WORK REQUIRED: Could you output the listing that follows exactly, without its images?

MATERIAL PROVIDED:
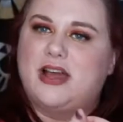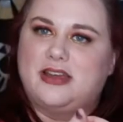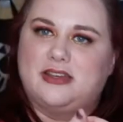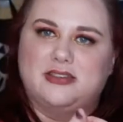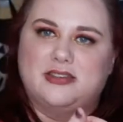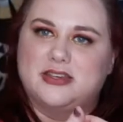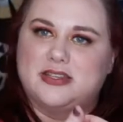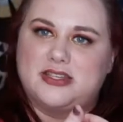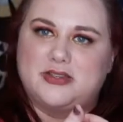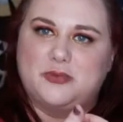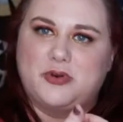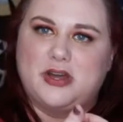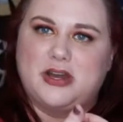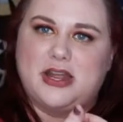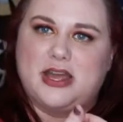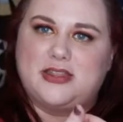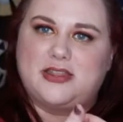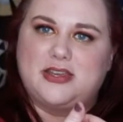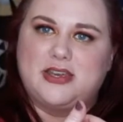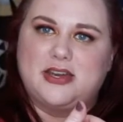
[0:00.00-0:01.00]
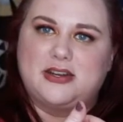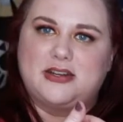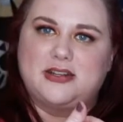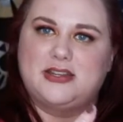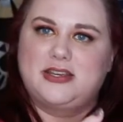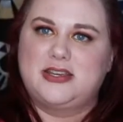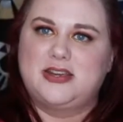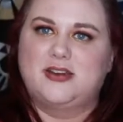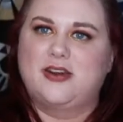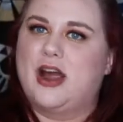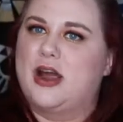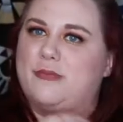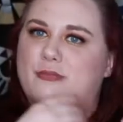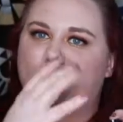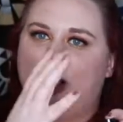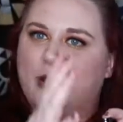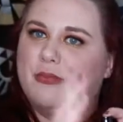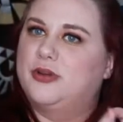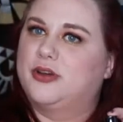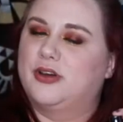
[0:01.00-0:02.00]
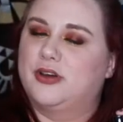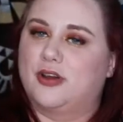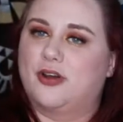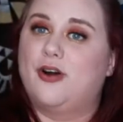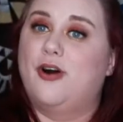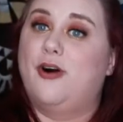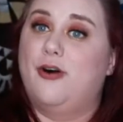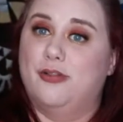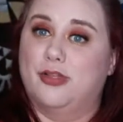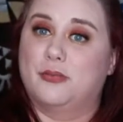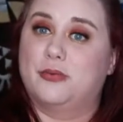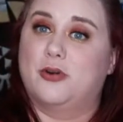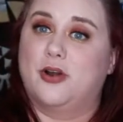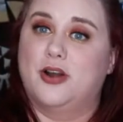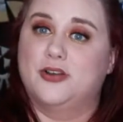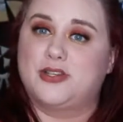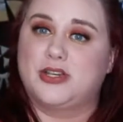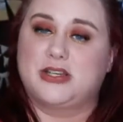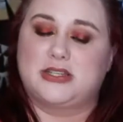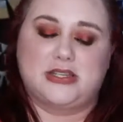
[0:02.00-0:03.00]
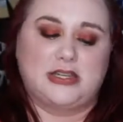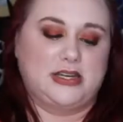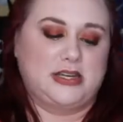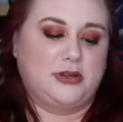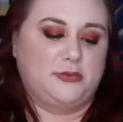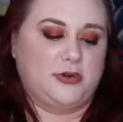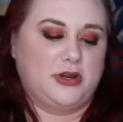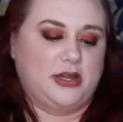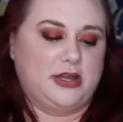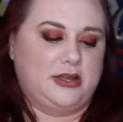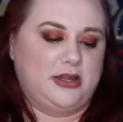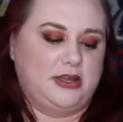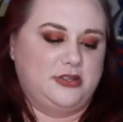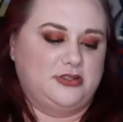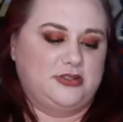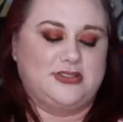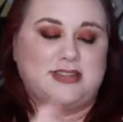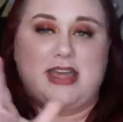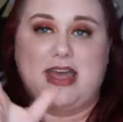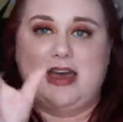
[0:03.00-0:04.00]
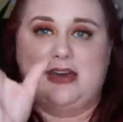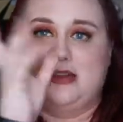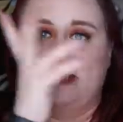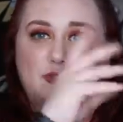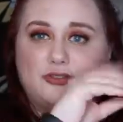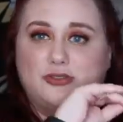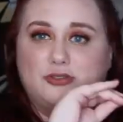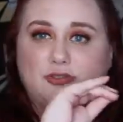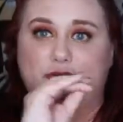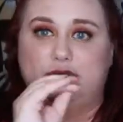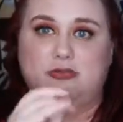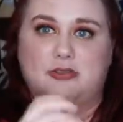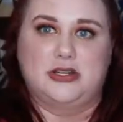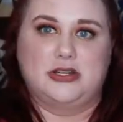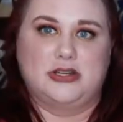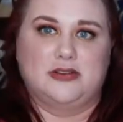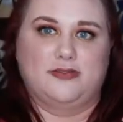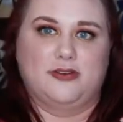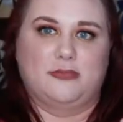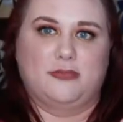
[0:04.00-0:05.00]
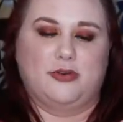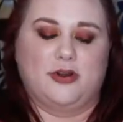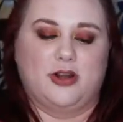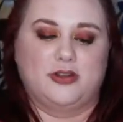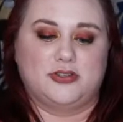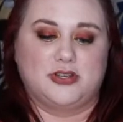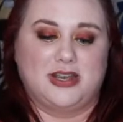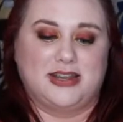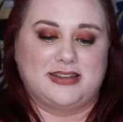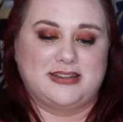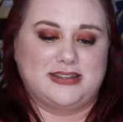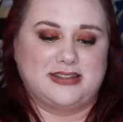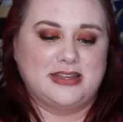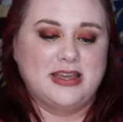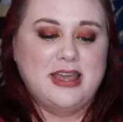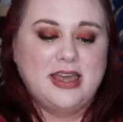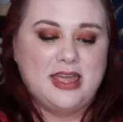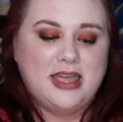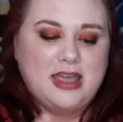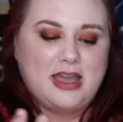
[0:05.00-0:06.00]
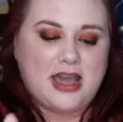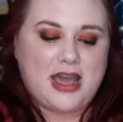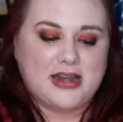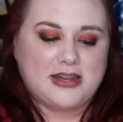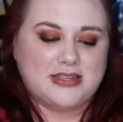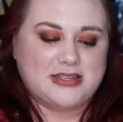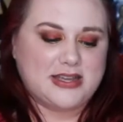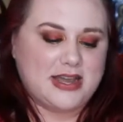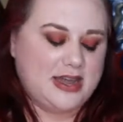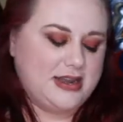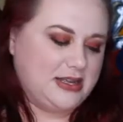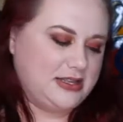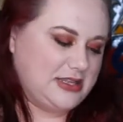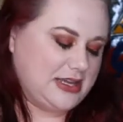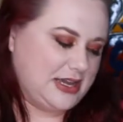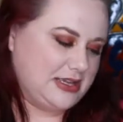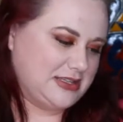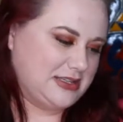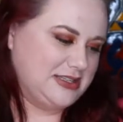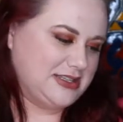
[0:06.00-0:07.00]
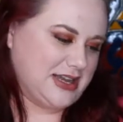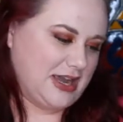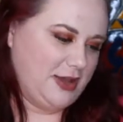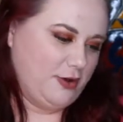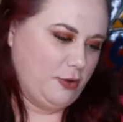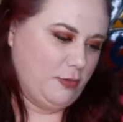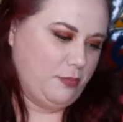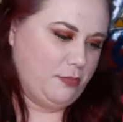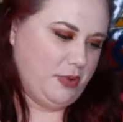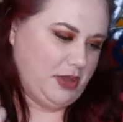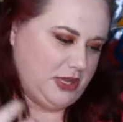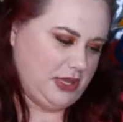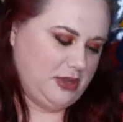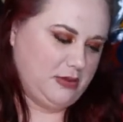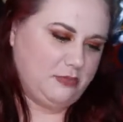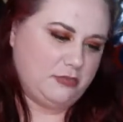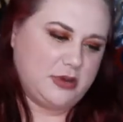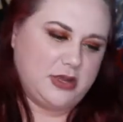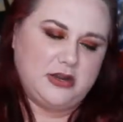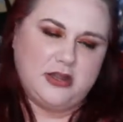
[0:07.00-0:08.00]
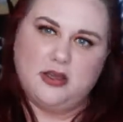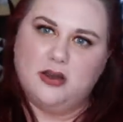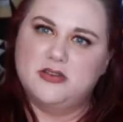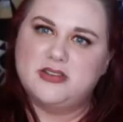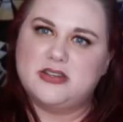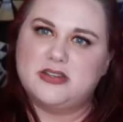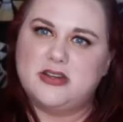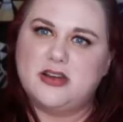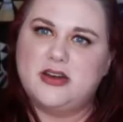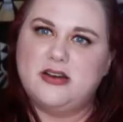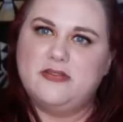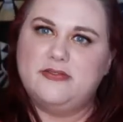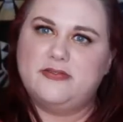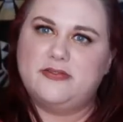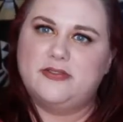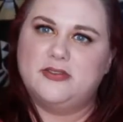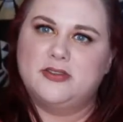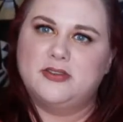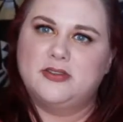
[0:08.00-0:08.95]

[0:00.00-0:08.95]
like this one at the end of the year, I'm probably gonna call the project anyway and just add it to a different project's I decided that since I don't paint my nails enough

RESPONSE TO THE TASK:
[0:00.00-0:01.00]
[0:01.00-0:02.00]
[0:02.00-0:03.00]
[0:03.00-0:04.00]
[0:04.00-0:05.00]
[0:05.00-0:06.00]
[0:06.00-0:07.00]
[0:07.00-0:08.00]
[0:08.00-0:08.95]

[0:00.00-0:08.95]
like this one at the end of the year, I'm probably gonna call the project anyway and just add it to a different project's I decided that since I don't paint my nails enough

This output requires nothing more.